Beyonce. Clip Pretty-hurts
Quando o filósofo francês, Michel Foucault, escreveu sobre a sociedade disciplinar, observou que em seu tempo as instituições visavam fabricar corpos dóceis e adestrados, máquinas prontas para executarem ordens e serem totalmente úteis. O enquadramento sexual, educacional, profissional, psíquico se coadunava com um tipo de poder disciplinar, exercida através de vigilância hierárquica, exame e sanção normativa. A modernidade ocidental criou mecanismos disciplinares capazes de formatar corpos para servir a determinados interesses políticos, econômicos, religiosos, científicos. Pessoas que não se encaixavam nos padrões eram desqualificados, mas, ainda sim, com potencial de reenquadramento.
A partir da segunda metade do século passado, a sociedade começou a perder essa eficácia disciplinar de frear e limitar comportamentos, de impor uniformidade. Essas mudanças ocorreram através de vários movimentos ideológicos e protestos sociais que visavam a libertação de corpos e mentes, longe de padrões castradores da subjetividade. Lutava-se pela independência individual e por mais direitos. Buscou-se a diversidade e a pluralidade. Houve empenho para a crítica da racionalidade instrumental, limitadora da criatividade e imaginação. Questionava-se, por fim, o establishment e a tradição. A liberdade de pensar, sentir e agir contra uma cultura retrógrada, arcaica, repressora e controladora da espécie humana.

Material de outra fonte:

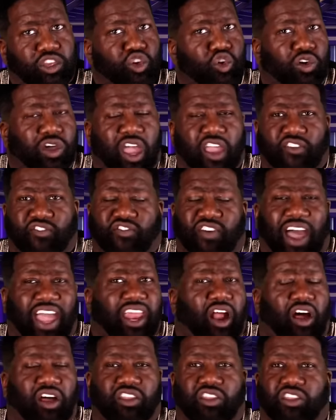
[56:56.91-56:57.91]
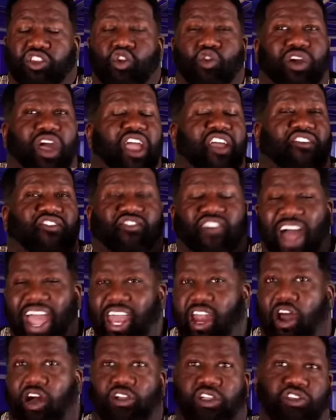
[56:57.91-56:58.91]
You can't fight all you can't
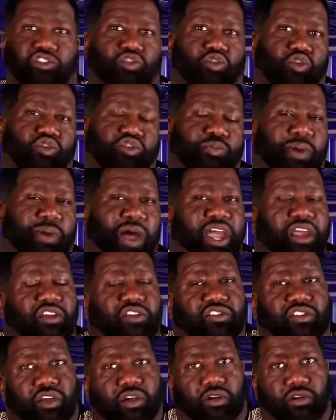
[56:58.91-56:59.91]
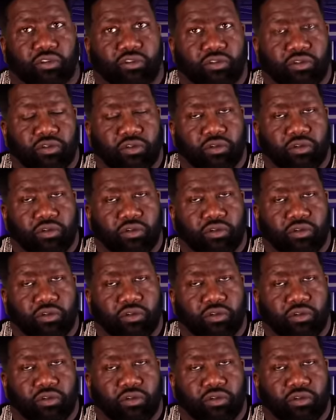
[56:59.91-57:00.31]
fight all these groups by yourself.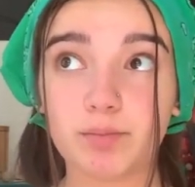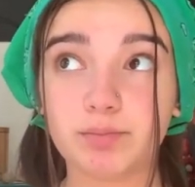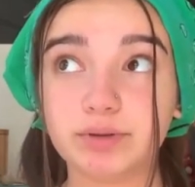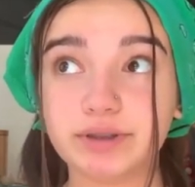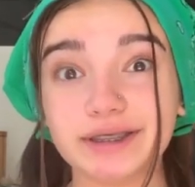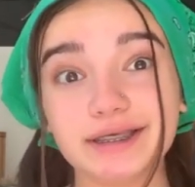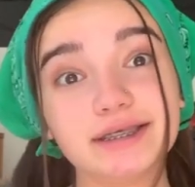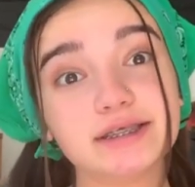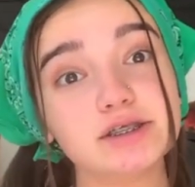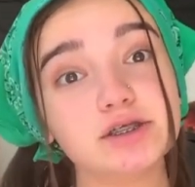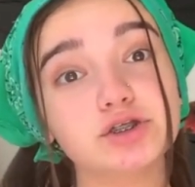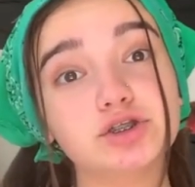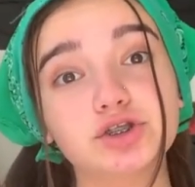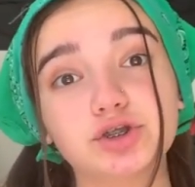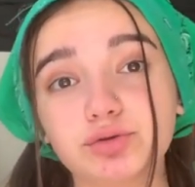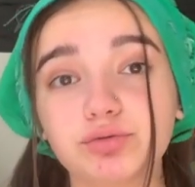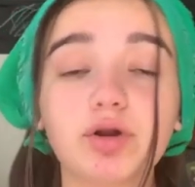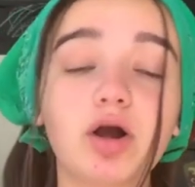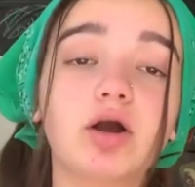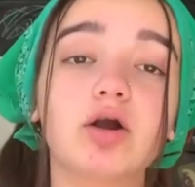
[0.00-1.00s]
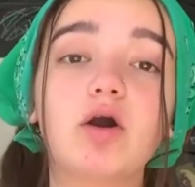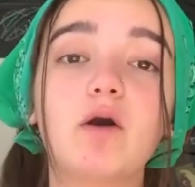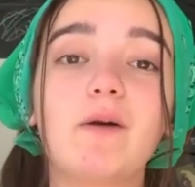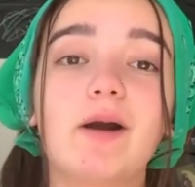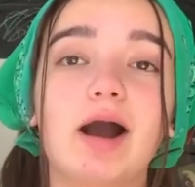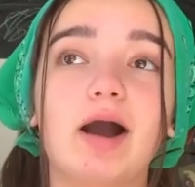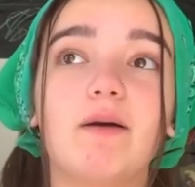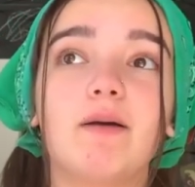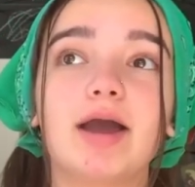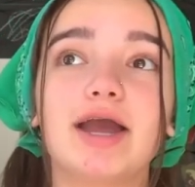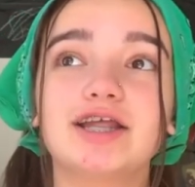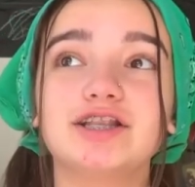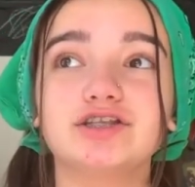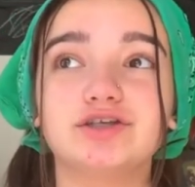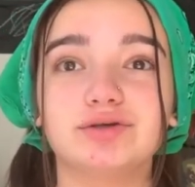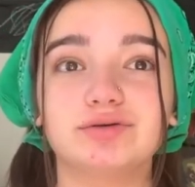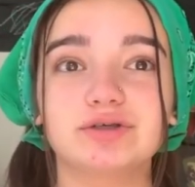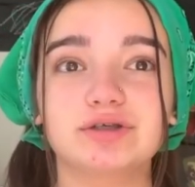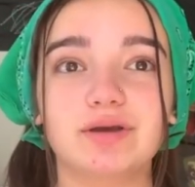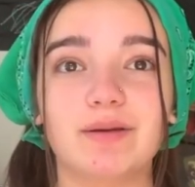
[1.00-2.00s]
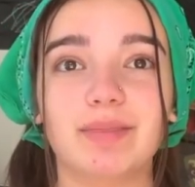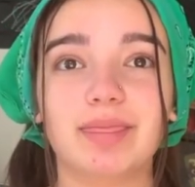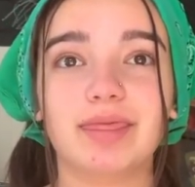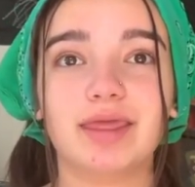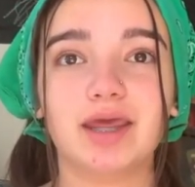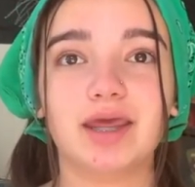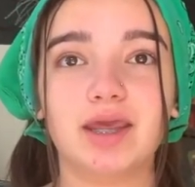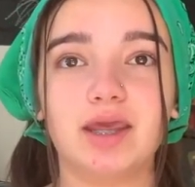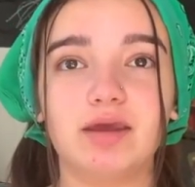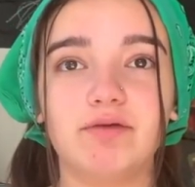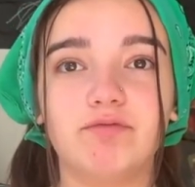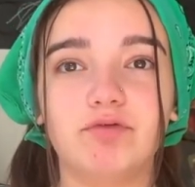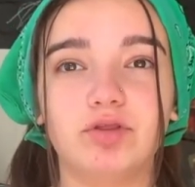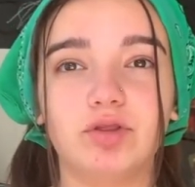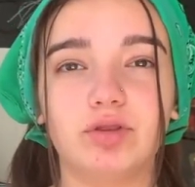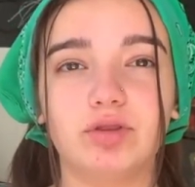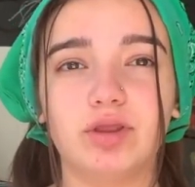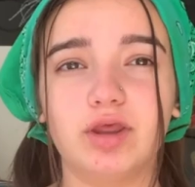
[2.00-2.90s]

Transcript: Please do not go out and do something even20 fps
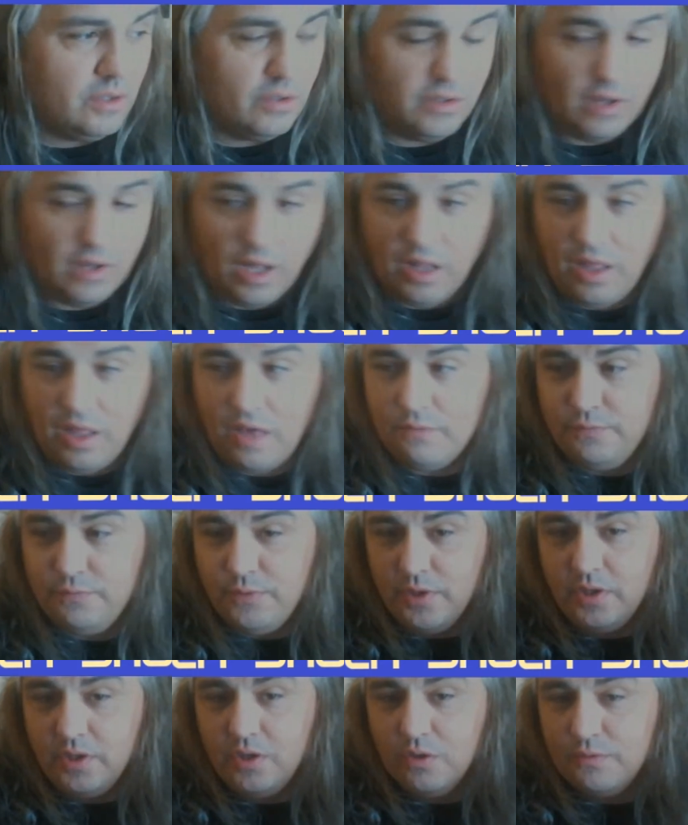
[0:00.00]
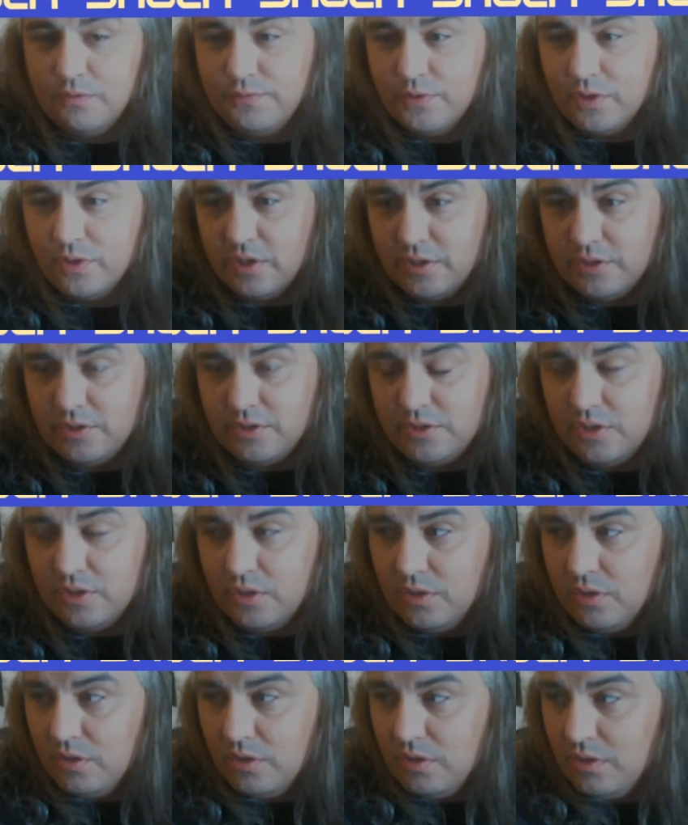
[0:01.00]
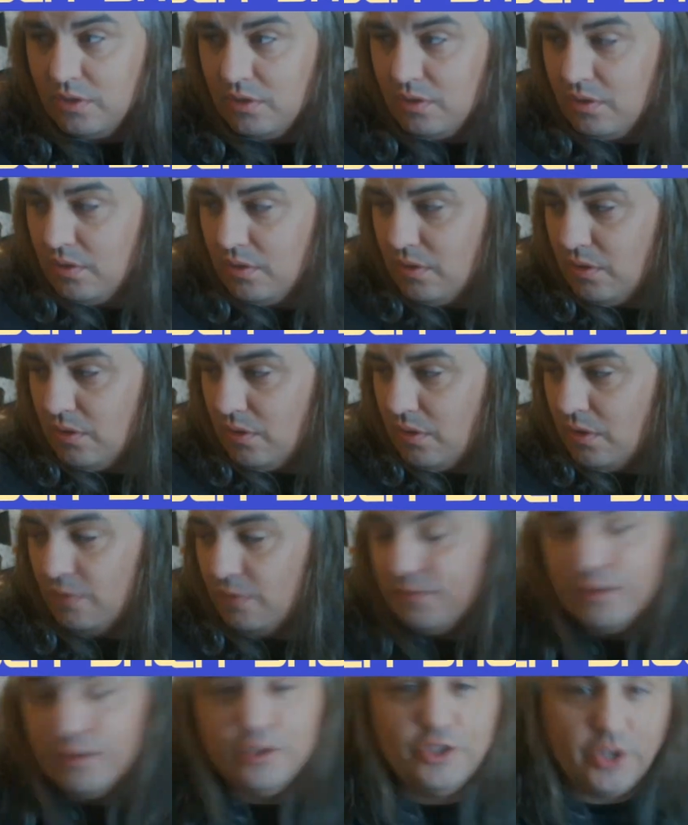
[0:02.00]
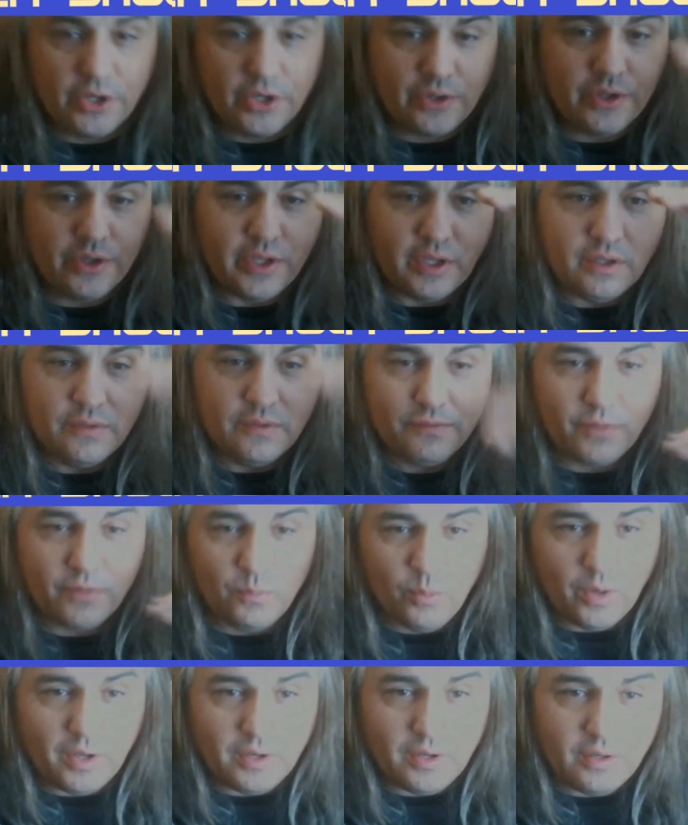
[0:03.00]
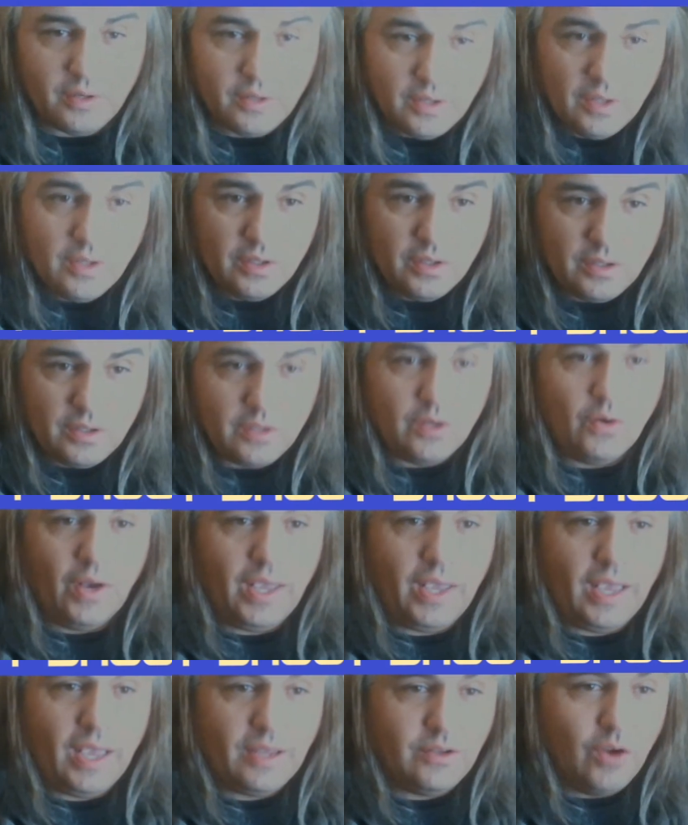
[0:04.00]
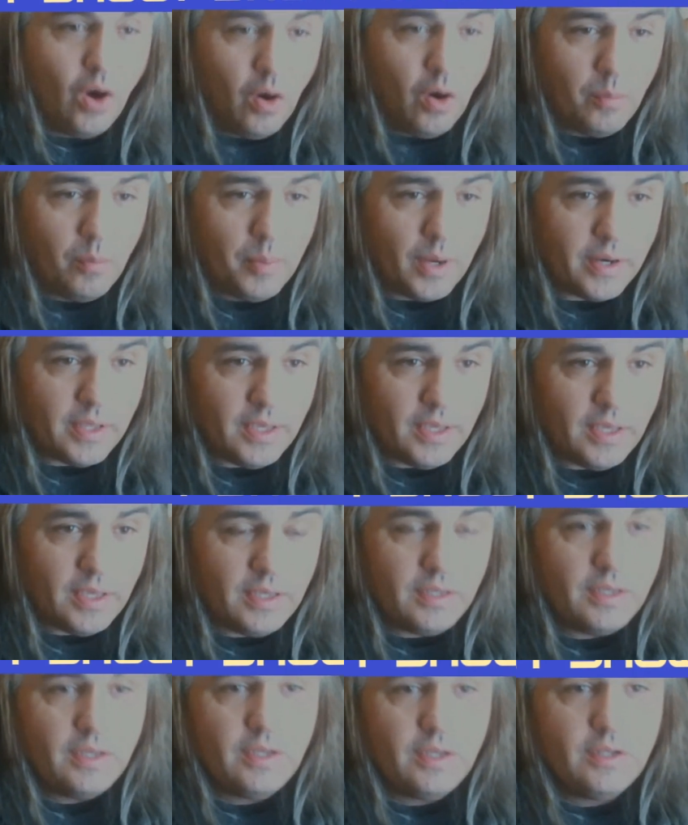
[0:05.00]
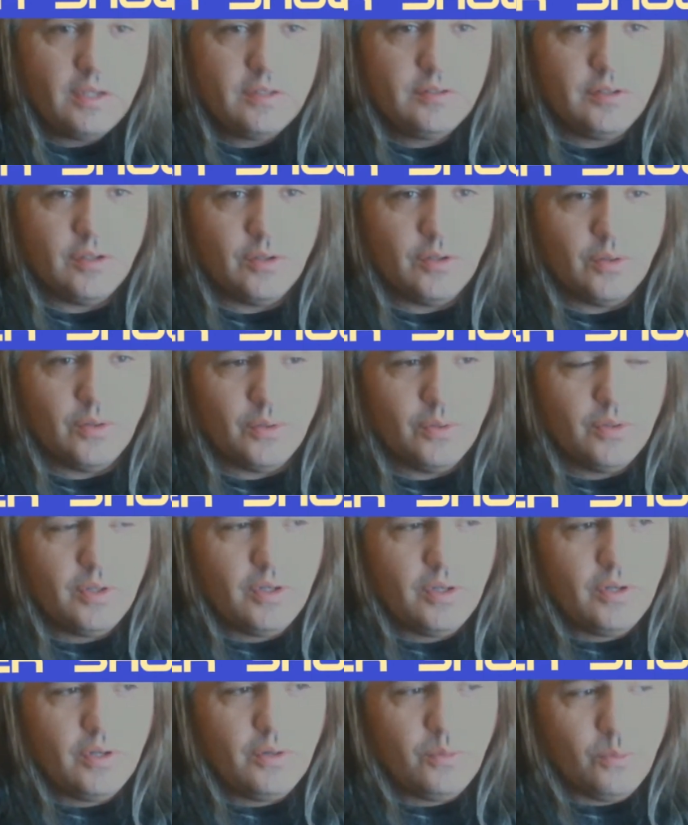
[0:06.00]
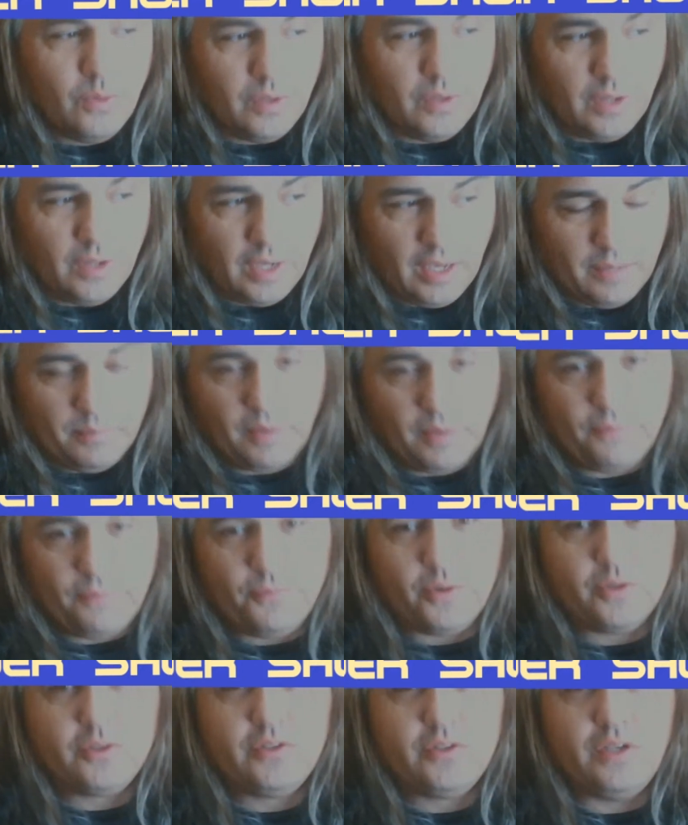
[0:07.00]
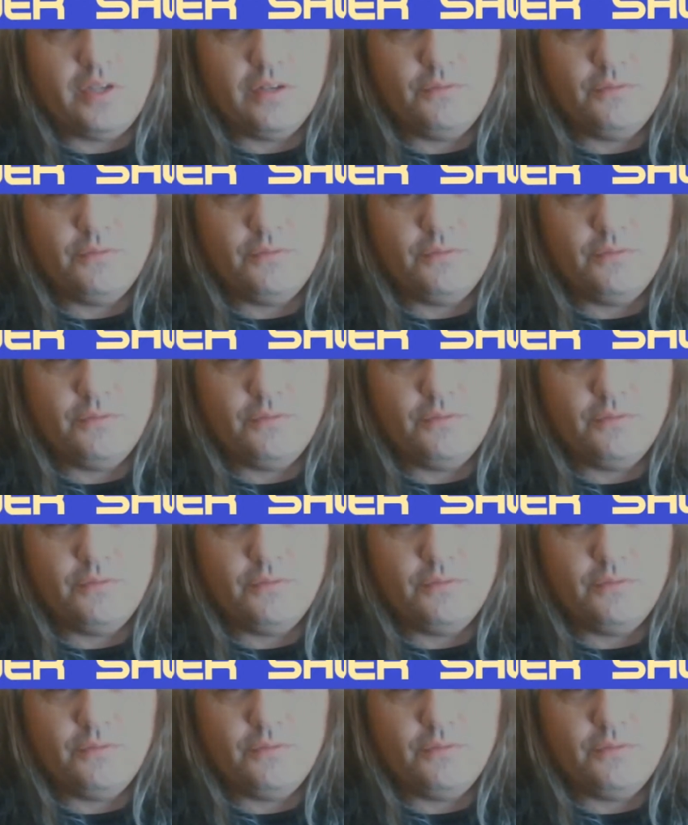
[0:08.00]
I'll have video footage of the journey from when I had nobody to when I had my first 10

Hoje, não se pode mais falar em sociedade disciplinar, ao menos em uma face centralizadora. As pessoas acreditam estar em posse de um poder ilimitado, longe de regras - do não pode e não deve - e distante de proibições e formas de uniformização. O fracasso, a derrota ou qualquer tipo de queda é inaceitável. A sociedade não permite a fraqueza. “Posso tudo! Tenho todo o direito! Sou capaz de empreendimento e projeto individual. Posso controlar minha vida! A autoridade social é coisa do passado”.
O indivíduo é instigado a ser um poço de iniciativa. Pensar fora da caixinha. Ser o melhor. A lógica do imperativo de obedecer a si mesmo e, ao mesmo tempo, a pressão por maior desempenho. Excelência no trabalho, no sexo, na aparência, no relacionamento, na escola, o que causa esgotamento e cansaço, levando a sérios adoecimentos, como ansiedade, depressão e o extremo do suicídio. Uma verdadeira apologia a ser mais e melhor: sorridente, amigável (redes sociais), vistoso (sou visto, logo existo!), bonito, simpático, graduado (alta escolaridade) e, claro, endinheirado.
Byung-Chul Han fala que caminhamos para uma sociedade em que o sujeito de desempenho está livre da instância externa de domínio que o obrigava a se adequar; hoje ele se vê soberano de si. O inconsciente coletivo do século XXI trocou o dever da sociedade disciplinar pelo poder da sociedade de desempenho. Mas, “a queda da instância dominadora não leva à liberdade. Ao contrário faz com que a liberdade e coação coincidam”. [1] Em outros termos, a liberdade alcançada veio junto com uma auto-coação. Uma liberdade coercitiva! Contraditório, não?
A autorreferencialidade, que dotou cada um de nós com uma suposta liberdade, veio junto com o preço da autopunição, que execra o fracasso, a baixo estima e a falta de iniciativa. O superego freudiano engessado, castrador, disciplinador, normalizador da conduta humana transformou-se em um superego do tudo pode, da infalibilidade e da liberalização de patológicas formas superlativas: hiperindividualista, hipernarcisista, hiperconsumista. Somos soberanos e frustrados!
Até a próxima!
[1] HAN, Byung-Chul. Sociedade do cansaço. Tradução de Ênio Paulo Giachini, 2. ed. ampl.Petrópolis, RJ: Vozes, p.29, 2017.